**Exercise brief:**
The lines below starting at the line containing "[00:00:07.20]" and ending at the line containing "[00:00:17.60]" are to be repeated exactly, with both ends kept and nothing else added.

START Data extracts

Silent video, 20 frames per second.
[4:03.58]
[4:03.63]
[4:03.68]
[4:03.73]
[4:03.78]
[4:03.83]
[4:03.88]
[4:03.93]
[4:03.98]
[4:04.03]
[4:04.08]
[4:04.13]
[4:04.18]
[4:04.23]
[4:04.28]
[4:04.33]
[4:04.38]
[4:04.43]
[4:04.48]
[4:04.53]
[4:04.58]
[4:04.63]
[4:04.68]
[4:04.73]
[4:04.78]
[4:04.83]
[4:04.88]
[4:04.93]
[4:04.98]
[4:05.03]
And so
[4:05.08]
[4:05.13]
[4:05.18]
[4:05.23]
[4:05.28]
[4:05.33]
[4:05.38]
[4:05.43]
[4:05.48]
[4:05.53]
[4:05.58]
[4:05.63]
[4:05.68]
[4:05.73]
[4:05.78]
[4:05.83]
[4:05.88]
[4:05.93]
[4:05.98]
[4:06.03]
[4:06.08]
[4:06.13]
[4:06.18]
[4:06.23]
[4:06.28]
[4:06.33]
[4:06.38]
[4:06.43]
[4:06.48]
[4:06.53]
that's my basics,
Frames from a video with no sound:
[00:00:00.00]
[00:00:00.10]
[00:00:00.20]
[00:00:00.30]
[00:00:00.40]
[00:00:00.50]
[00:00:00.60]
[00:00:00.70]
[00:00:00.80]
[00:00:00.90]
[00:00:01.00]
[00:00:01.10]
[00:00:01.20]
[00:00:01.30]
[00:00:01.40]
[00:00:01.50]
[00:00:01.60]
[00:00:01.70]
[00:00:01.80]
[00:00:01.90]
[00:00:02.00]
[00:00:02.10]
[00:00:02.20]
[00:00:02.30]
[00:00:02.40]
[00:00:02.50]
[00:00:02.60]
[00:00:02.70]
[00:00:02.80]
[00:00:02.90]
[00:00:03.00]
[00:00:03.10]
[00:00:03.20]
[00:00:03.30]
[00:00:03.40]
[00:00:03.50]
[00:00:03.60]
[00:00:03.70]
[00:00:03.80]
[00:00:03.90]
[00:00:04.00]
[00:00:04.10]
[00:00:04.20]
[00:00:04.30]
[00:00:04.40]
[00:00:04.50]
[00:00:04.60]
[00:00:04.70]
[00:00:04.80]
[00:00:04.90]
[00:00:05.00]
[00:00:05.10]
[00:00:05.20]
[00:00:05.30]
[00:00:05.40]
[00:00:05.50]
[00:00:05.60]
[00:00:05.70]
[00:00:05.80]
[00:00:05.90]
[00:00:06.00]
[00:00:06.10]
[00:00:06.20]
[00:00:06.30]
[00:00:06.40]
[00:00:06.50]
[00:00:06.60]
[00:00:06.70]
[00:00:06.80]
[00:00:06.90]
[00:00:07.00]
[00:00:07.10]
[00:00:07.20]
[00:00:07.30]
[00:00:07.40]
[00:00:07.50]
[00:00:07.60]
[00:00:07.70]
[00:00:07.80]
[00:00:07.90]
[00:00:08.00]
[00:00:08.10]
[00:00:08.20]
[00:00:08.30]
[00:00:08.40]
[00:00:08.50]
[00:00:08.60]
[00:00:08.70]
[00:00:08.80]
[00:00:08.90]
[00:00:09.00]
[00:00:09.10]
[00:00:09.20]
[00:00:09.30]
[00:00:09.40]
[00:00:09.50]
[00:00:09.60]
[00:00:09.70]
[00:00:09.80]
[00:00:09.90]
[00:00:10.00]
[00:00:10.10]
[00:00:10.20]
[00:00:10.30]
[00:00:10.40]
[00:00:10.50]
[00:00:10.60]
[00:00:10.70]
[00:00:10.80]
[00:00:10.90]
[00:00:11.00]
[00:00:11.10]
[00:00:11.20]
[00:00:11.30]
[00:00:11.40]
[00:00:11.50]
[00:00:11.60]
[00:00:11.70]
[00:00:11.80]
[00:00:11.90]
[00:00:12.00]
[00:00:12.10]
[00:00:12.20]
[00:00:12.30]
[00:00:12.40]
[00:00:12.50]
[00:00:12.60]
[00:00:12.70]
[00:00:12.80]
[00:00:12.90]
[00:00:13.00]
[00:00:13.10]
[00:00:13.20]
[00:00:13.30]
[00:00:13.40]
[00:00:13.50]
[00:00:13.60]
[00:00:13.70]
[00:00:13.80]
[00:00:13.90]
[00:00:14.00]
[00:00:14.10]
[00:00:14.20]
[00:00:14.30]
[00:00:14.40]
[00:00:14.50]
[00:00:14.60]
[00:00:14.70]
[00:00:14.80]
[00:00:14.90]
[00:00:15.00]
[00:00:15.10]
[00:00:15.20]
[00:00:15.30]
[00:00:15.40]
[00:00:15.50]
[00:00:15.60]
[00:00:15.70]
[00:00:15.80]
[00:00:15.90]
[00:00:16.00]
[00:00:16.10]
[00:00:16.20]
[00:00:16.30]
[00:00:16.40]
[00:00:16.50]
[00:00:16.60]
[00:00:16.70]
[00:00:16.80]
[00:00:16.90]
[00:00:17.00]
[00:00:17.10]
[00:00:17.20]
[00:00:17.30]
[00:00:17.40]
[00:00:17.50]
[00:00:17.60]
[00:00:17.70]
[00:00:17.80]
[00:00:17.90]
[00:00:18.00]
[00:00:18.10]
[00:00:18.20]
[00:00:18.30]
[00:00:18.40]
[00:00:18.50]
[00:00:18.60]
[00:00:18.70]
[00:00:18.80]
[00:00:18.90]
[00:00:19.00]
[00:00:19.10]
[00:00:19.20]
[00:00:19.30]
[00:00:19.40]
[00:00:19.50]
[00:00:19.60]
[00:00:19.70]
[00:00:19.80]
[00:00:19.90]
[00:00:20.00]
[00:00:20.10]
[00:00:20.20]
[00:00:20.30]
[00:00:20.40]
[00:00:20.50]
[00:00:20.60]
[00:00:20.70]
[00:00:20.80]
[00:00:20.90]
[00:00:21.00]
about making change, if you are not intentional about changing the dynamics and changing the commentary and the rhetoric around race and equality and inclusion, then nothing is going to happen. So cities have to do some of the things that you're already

END Data extracts

**Solution for this task:**
[00:00:07.20]
[00:00:07.30]
[00:00:07.40]
[00:00:07.50]
[00:00:07.60]
[00:00:07.70]
[00:00:07.80]
[00:00:07.90]
[00:00:08.00]
[00:00:08.10]
[00:00:08.20]
[00:00:08.30]
[00:00:08.40]
[00:00:08.50]
[00:00:08.60]
[00:00:08.70]
[00:00:08.80]
[00:00:08.90]
[00:00:09.00]
[00:00:09.10]
[00:00:09.20]
[00:00:09.30]
[00:00:09.40]
[00:00:09.50]
[00:00:09.60]
[00:00:09.70]
[00:00:09.80]
[00:00:09.90]
[00:00:10.00]
[00:00:10.10]
[00:00:10.20]
[00:00:10.30]
[00:00:10.40]
[00:00:10.50]
[00:00:10.60]
[00:00:10.70]
[00:00:10.80]
[00:00:10.90]
[00:00:11.00]
[00:00:11.10]
[00:00:11.20]
[00:00:11.30]
[00:00:11.40]
[00:00:11.50]
[00:00:11.60]
[00:00:11.70]
[00:00:11.80]
[00:00:11.90]
[00:00:12.00]
[00:00:12.10]
[00:00:12.20]
[00:00:12.30]
[00:00:12.40]
[00:00:12.50]
[00:00:12.60]
[00:00:12.70]
[00:00:12.80]
[00:00:12.90]
[00:00:13.00]
[00:00:13.10]
[00:00:13.20]
[00:00:13.30]
[00:00:13.40]
[00:00:13.50]
[00:00:13.60]
[00:00:13.70]
[00:00:13.80]
[00:00:13.90]
[00:00:14.00]
[00:00:14.10]
[00:00:14.20]
[00:00:14.30]
[00:00:14.40]
[00:00:14.50]
[00:00:14.60]
[00:00:14.70]
[00:00:14.80]
[00:00:14.90]
[00:00:15.00]
[00:00:15.10]
[00:00:15.20]
[00:00:15.30]
[00:00:15.40]
[00:00:15.50]
[00:00:15.60]
[00:00:15.70]
[00:00:15.80]
[00:00:15.90]
[00:00:16.00]
[00:00:16.10]
[00:00:16.20]
[00:00:16.30]
[00:00:16.40]
[00:00:16.50]
[00:00:16.60]
[00:00:16.70]
[00:00:16.80]
[00:00:16.90]
[00:00:17.00]
[00:00:17.10]
[00:00:17.20]
[00:00:17.30]
[00:00:17.40]
[00:00:17.50]
[00:00:17.60]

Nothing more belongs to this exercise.